Wicked Horror: What kinds of instruments did you find yourself leaning towards for Last Man Down? Were they completely different than your last film, Initiation?
Alexander Arntzen: Very much different! With Initiation, it was mostly an electronic, dark and twisted Score with some highlights of orchestral instruments. Last Man Down is mostly the opposite. Far more traditional scoring instruments such as strings, brass, woodwinds, & percussion, all supplemented by electronic elements such as synth basses and distorted pads here and there to give it an edge.
Wicked Horror: In the scene where John escapes on the ship and the siren starts to go off, it’s almost like that was interwoven with your score. Did you work specifically with the film’s sound designer on this scene to make sure everything flowed together right?
Alexander Arntzen: I do think there was already some temp SFX in the scene before I started scoring it. So in that sense, I did have a strong idea of what sounds were already at play, and could work around them to accentuate the music in the best ways possible without distracting from what was already there. Since the sirens have a predictable pattern to them, I knew I could write something with more flow and melody between them to match it well on screen. It’s always a dance with Score & Sound so you just have to learn how to work well together or else it can get a little chaotic.
Wicked Horror: The flashback scenes have a very amped up feel to them. Did you score all of these scenes together to keep the same magnitude, or did you skip around?
Alexander Arntzen: Yes! Funny enough, at one point in the edit, the film had pretty much all those flashbacks as one long scene but then Fansu (the director) decided to break them up earlier in the film. But I had already scored the scenes before that change took place. So it was just a matter of relocating those cues and subtly adjusting the starts and ends of them to fit the new edit.
Wicked Horror: When the soldiers first show up at John’s house looking for Maria, there is a distinct chord striking sound. What did you use for this sequence?
Alexander Arntzen: Great ear! I used a sample library called Metropolis Vol. 3 which includes very visceral and rhythmic orchestral phrases, in particular the string lines. Those patches were a key element in letting the audience know when the protagonists might be in danger or that the bad guys were nearby and ready to strike.
Wicked Horror: You have scored a lot of horror films, why do you think your score resonates so well within that genre? Has this been on purpose?
Alexander Arntzen: Ironically, I am a huge scaredy cat when it comes to watching horror movies. Gotta watch them with the lights on! Perhaps my music resonates well with the genre because I am so deeply affected by them, and from that I can create sounds and atmospheres and ideas that at their core come from a place of genuine terror in what I am watching. I try to be a sonic mirror to what I see on screen and create music that hopefully returns the horror I experience in kind to the audience.
Wicked Horror: You had another horror film, Behemoth, come out recently. Can you talk a little about your score for that film?
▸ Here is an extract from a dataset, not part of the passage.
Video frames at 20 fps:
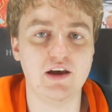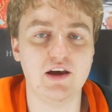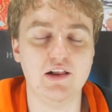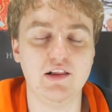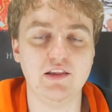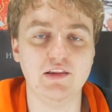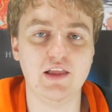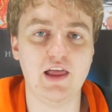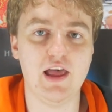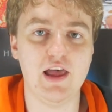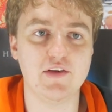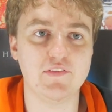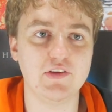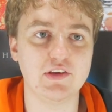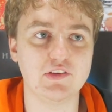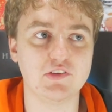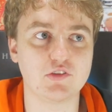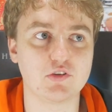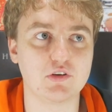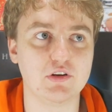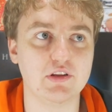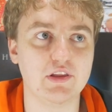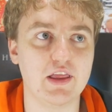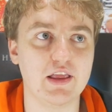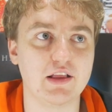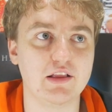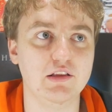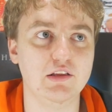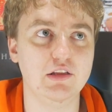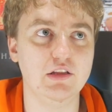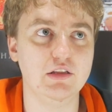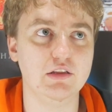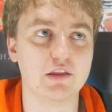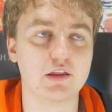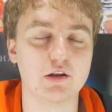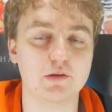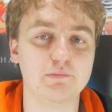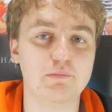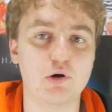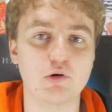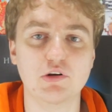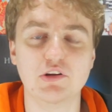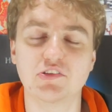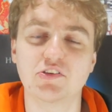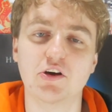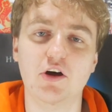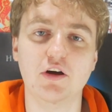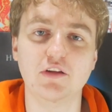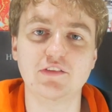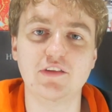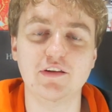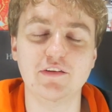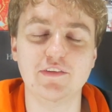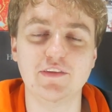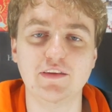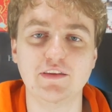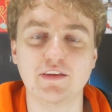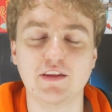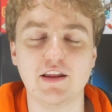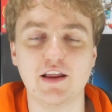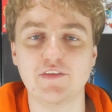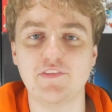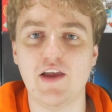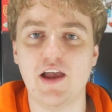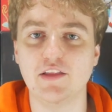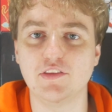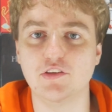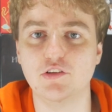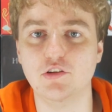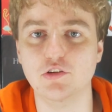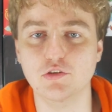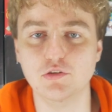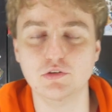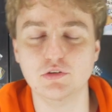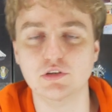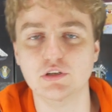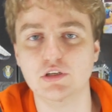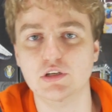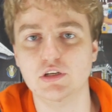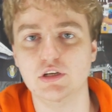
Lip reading: I'll have a sort of like little bonus content thing that I've had to do.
Alexander Arntzen: That score was so much fun to create! Peter (the director) really wanted me to “go for it” in terms of creating a really wicked and diabolical Score. It was in some ways similar to Initiation in terms of a more electronic & synthetic soundtrack. But it had far more over the top elements like a reversed satanic choir and straight up atonal elements that get wilder, warped, and more distorted as the movie descends into madness.
Wicked Horror: You are scoring 3 Days Rising, which is a horror thriller that re-imagines Edgar Allan Poe’s masterpiece, The Fall of the House of Usher starring Peter Greene, Mickey Rourke and Ice-T. Where are you at in the scoring process for this film?
Alexander Arntzen: I am indeed! The scoring process has been delayed in part due to re-shoots that still have to be done in order to lock picture. Hopefully I’ll be getting officially started on it right after Thanksgiving!
Wicked Horror: When do you think 3 Days Rising will get released?
Alexander Arntzen: I actually just spoke with Craig (the Director) and the goal would be to have the finished film by February or March. After that, it would be off to festivals, and then eventually distribution. So probably look out for it late 2022, or early 2023!
Wicked Horror: This Halloween season, what horror films are you watching?
Alexander Arntzen: I have been a big fan of the Saw franchise and the Soundtrack by Charlie Clouser for years, so I’ll probably revisit those of these weekends when I have some downtime!